In our case, we simply check whether the produced value is a valid Protobuf message class instance and then call SerializeToString()
on it. Finally, we yield the serialized result, mimicking the behaviour of the original process
method.
“But how do I use this?” - you might ask. Actually, there are two ways to achieve this, which are presented in the code block below: Either by decorating or wrapping any function returning a Protobuf message with serialize_proto
. Note that this is merely a different syntax – both work the very same way.
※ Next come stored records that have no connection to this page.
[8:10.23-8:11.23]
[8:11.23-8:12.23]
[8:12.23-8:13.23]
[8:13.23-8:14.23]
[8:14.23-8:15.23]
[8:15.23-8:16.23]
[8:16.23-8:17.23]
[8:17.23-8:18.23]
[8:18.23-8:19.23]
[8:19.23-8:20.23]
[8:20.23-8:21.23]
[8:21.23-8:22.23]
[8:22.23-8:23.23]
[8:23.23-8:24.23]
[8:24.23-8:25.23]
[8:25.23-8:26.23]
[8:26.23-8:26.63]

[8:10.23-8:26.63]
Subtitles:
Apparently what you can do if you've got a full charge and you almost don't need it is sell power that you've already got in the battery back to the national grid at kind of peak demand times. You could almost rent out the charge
from google.protobuf.messages_pb2 import Message
from typing import Generator
msg = MyInputProtoMessage(*kwargs)
# wrapping a function:
def process(element: Message) -> Generator[Message]:
# do something with it
yield element
wrapped = serialize_proto(process)
# decorating a function
@serialize_proto
def decorated(element: Message) -> Generator[Message]:
yield element
result_wrapped = wrapped(msg)
result_decorated = decorated(msg)
assert result_wrapped == result_decorated # does not throw 👏
Deserializing Protobuf Messages
When it comes to deserializing Protobuf messages, it gets a bit more complicated: In contrast to the serialization, we don’t have a uniform process, where calling SerializeToString()
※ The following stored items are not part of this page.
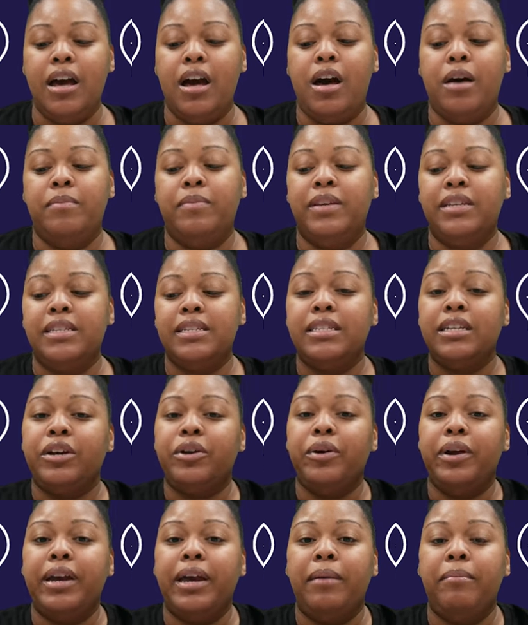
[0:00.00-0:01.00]
Um, this is a
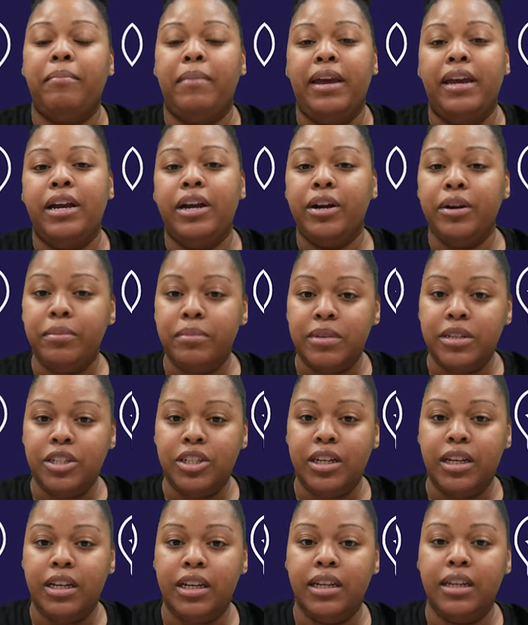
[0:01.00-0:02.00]
Cricut Maker
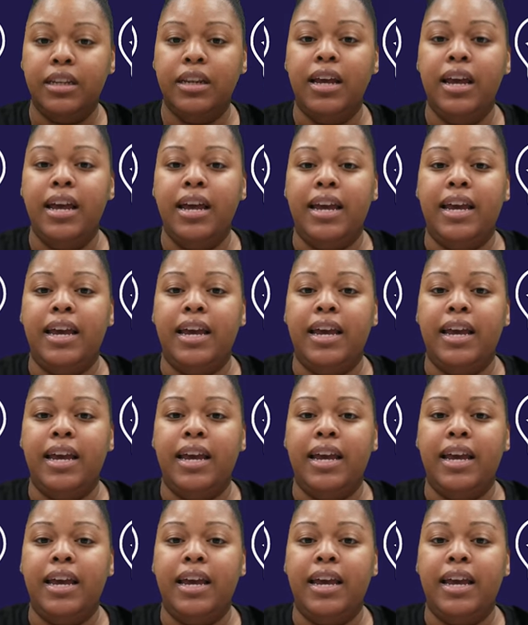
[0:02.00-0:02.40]
machine.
does the job. Rather, we need to first create an instance of the correct Protobuf message class and then call ParseFromString()
on it. It is straightforward to see how this may vary from transform to transform and writing one decorator for each transform is obviously not the way to go.
Luckily, decorators are nothing more than plain Python functions, so that with minor extension of our code, we can pass arguments into them. Building up on this, we can use that to specify the expected Protobuf Message class as shown in the code block below.
from google.protobuf.message_pb2 import Message
from typing import Generator
def proto_coder(proto_cls: Message):
assert issubclass(proto_cls, Message)
def serialize_proto(func: callable) -> callable:
# as we will use this decorator for class methods,
# transform is the reference to e.g. the DoFn instance
def wrap(transform, element, *args, **kwargs) -> Generator[bytes]:
# deserialize the original element
msg = proto_cls()
msg.ParseFromString(element)
# this part is equal to `serialize_protos`
for result in func(transform, element, *args, **kwargs)
if not issubclass(type(result), Message):
raise Exception(
f'== {func.__name__} returned no protobuf message')
yield result.SerializeToString()
return wrap
return serialize_proto
And this already is the implementation of the entire decorator. To put this into action, simply decorate
your transform’s process
method with the proto_coder
, specifying the expected input Protobuf message class
as an argument and you won’t be writing (de)serialization boilerplate in your Beam pipelines ever again:
# 🚀 DoFns without (de)serialization
class MyPythonDoFn(beam.DoFn):
@proto_coder(MyInputProtoMessageClass)
def process(self, element: MyInputProtoMessageClass):
# do something
yield element
Summary
In this post, we learned how we can leverage Python decorators to abstract away any (de)serialization code from our pipeline transforms within Apache Beam’s Python SDK and focus on the computations we want to perform. While multiple alternative implementations exist, I prefer this one as it keeps the type declaration as close to the actual variables as possible and let’s you quickly infer, which Protobuf message you expect as an input.